## Working data
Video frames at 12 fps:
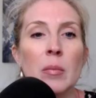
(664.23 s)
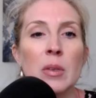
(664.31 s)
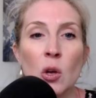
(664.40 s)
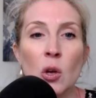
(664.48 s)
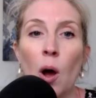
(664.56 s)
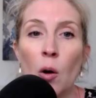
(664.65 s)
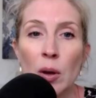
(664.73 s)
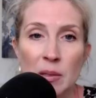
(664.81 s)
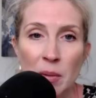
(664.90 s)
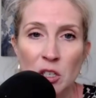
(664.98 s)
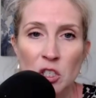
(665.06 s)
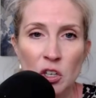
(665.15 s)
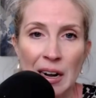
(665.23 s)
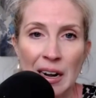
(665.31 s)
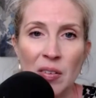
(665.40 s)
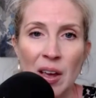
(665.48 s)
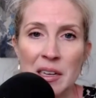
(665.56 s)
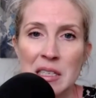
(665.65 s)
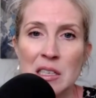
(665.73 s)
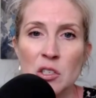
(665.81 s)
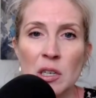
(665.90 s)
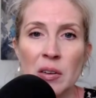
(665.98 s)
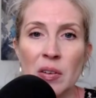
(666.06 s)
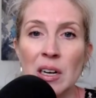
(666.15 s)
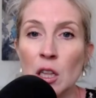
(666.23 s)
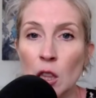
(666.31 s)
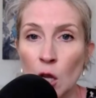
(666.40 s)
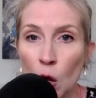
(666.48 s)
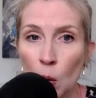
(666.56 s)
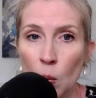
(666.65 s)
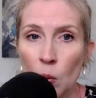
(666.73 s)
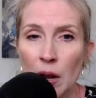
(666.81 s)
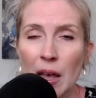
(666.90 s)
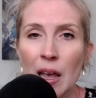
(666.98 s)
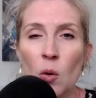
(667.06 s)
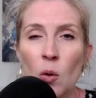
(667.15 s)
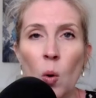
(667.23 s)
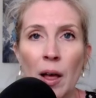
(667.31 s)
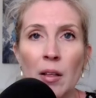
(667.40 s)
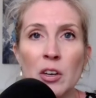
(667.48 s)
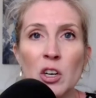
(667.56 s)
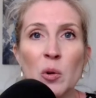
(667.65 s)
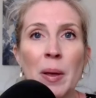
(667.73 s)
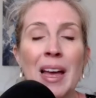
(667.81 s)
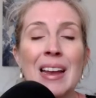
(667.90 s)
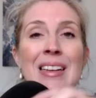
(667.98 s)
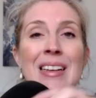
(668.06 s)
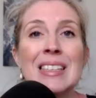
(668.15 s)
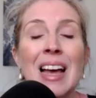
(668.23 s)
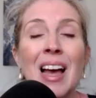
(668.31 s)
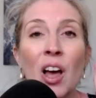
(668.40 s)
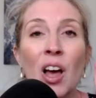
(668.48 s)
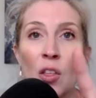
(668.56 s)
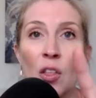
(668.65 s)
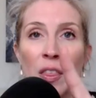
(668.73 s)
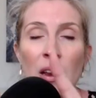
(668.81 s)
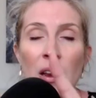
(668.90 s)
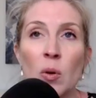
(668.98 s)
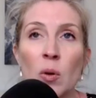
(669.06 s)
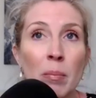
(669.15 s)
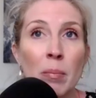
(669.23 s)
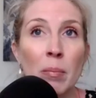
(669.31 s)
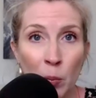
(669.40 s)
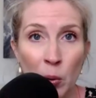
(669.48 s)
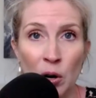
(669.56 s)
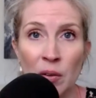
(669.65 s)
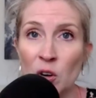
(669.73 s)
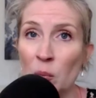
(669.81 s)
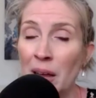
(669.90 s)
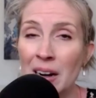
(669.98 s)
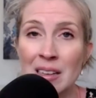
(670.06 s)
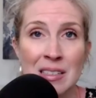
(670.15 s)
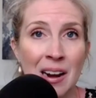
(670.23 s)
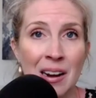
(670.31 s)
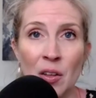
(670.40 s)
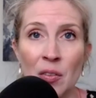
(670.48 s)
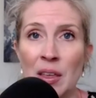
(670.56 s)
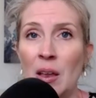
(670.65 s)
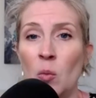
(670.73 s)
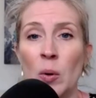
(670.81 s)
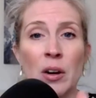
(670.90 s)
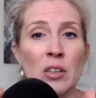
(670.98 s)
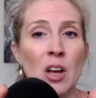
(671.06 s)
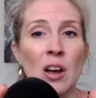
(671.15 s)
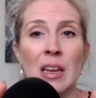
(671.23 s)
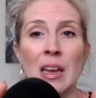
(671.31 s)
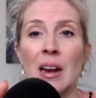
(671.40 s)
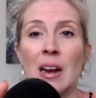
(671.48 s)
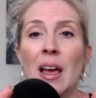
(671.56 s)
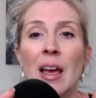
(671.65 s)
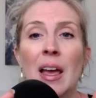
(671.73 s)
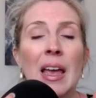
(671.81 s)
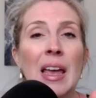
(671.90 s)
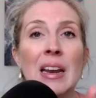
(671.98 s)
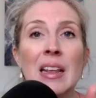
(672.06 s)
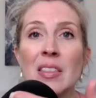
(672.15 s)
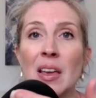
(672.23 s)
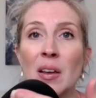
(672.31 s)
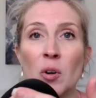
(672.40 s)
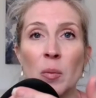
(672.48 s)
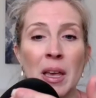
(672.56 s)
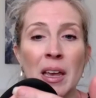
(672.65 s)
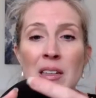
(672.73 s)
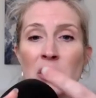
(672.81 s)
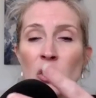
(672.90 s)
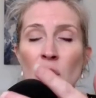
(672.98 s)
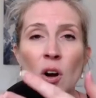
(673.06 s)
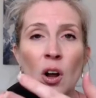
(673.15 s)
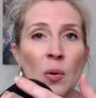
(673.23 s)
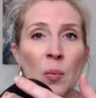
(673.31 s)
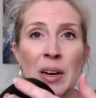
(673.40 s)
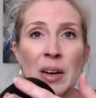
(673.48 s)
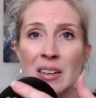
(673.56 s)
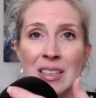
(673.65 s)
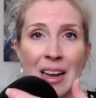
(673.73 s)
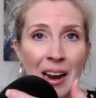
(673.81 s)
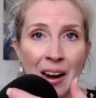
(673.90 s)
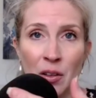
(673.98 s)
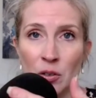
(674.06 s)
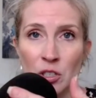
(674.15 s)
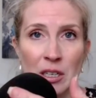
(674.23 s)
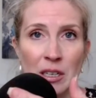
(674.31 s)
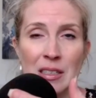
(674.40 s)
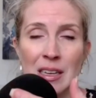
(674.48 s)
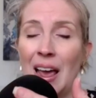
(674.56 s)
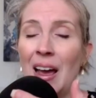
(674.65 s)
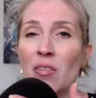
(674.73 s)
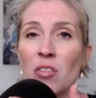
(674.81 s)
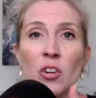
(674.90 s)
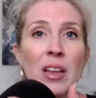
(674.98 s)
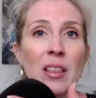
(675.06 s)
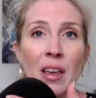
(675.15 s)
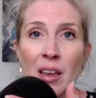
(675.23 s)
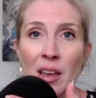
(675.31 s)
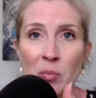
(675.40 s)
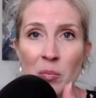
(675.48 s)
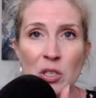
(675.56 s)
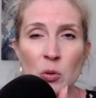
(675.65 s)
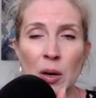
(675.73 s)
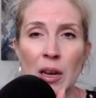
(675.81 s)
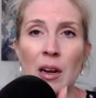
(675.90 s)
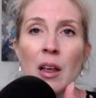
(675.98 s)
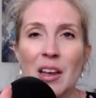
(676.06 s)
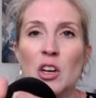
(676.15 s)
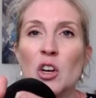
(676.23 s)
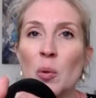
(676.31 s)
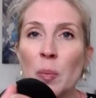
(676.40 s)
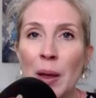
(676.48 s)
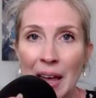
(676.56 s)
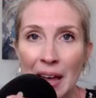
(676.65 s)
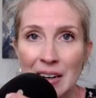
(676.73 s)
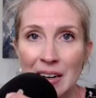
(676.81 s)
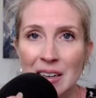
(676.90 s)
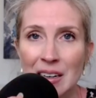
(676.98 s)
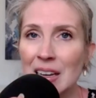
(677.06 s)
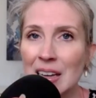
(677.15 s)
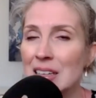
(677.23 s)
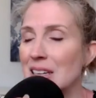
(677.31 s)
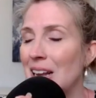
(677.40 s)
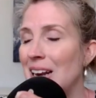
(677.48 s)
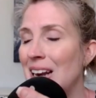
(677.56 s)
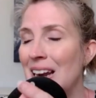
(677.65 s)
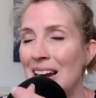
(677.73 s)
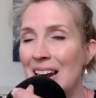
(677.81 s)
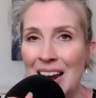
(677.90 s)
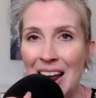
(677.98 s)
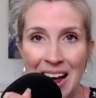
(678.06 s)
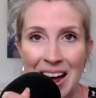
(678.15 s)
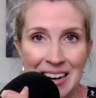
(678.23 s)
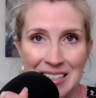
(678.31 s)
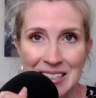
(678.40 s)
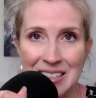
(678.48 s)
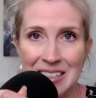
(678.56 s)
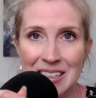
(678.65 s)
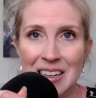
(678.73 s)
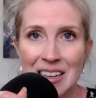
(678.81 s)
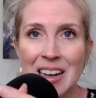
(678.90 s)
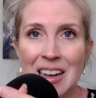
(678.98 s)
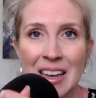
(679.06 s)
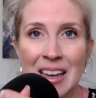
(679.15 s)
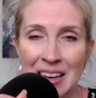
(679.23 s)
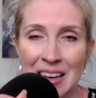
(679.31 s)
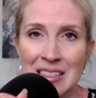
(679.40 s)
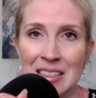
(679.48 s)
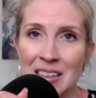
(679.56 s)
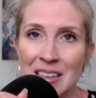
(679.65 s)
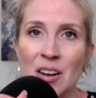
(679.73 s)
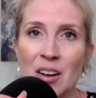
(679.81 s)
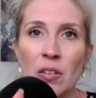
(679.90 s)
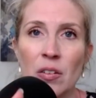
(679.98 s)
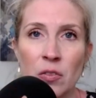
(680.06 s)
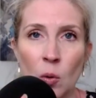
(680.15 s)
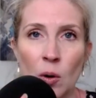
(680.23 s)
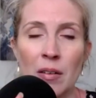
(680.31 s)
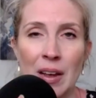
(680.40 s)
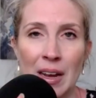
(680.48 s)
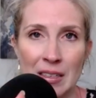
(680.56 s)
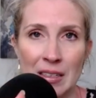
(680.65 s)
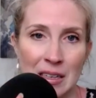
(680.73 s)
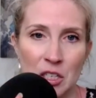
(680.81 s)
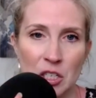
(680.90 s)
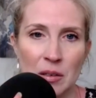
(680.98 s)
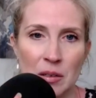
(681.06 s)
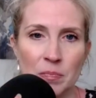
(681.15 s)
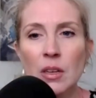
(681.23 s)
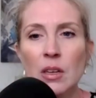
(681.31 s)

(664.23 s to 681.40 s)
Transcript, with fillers: So always make sure any vaccines are given alone and while your pet is healthy. Remember, if your pet is not healthy, and we are talking anything from cancer all the way down to allergies and everything in between, your pet is not a candidate for a vaccination.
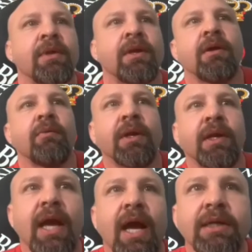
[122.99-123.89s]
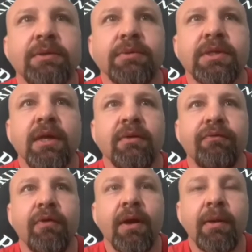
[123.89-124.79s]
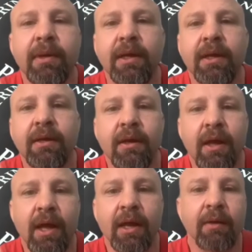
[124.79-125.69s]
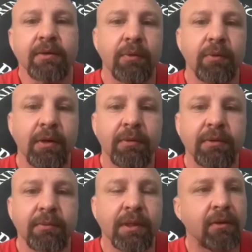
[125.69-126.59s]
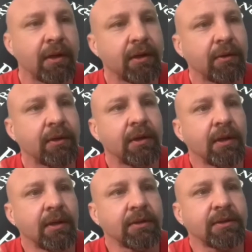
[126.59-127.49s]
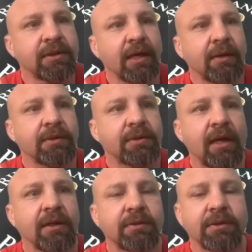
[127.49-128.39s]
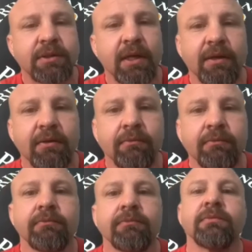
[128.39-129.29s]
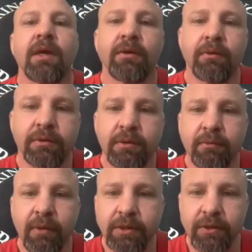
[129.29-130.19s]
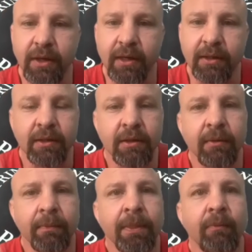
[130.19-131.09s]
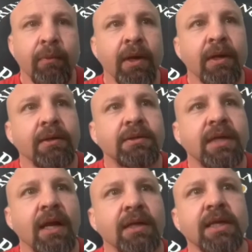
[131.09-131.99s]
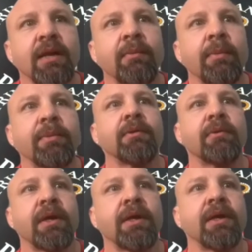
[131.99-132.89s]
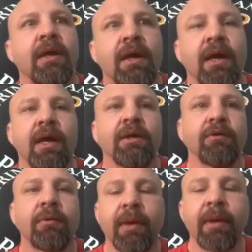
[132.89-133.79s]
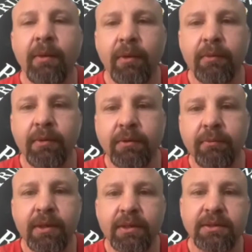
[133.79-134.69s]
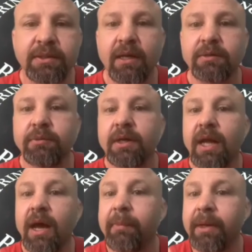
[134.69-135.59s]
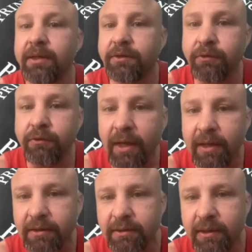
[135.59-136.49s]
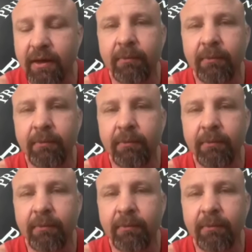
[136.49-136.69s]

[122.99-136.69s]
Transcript: when guys was in front of me and I was working with them, they go, oh, you know, that's exactly what Salas was saying. I knew I was on the right track. When Salas had him up in the ring and doing pad work with him because Salas wouldn't allow me to do that at the time,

## Problem to solve
If a line in the entries holds the string "with", count it, then state the total and nothing more.

## Task output
2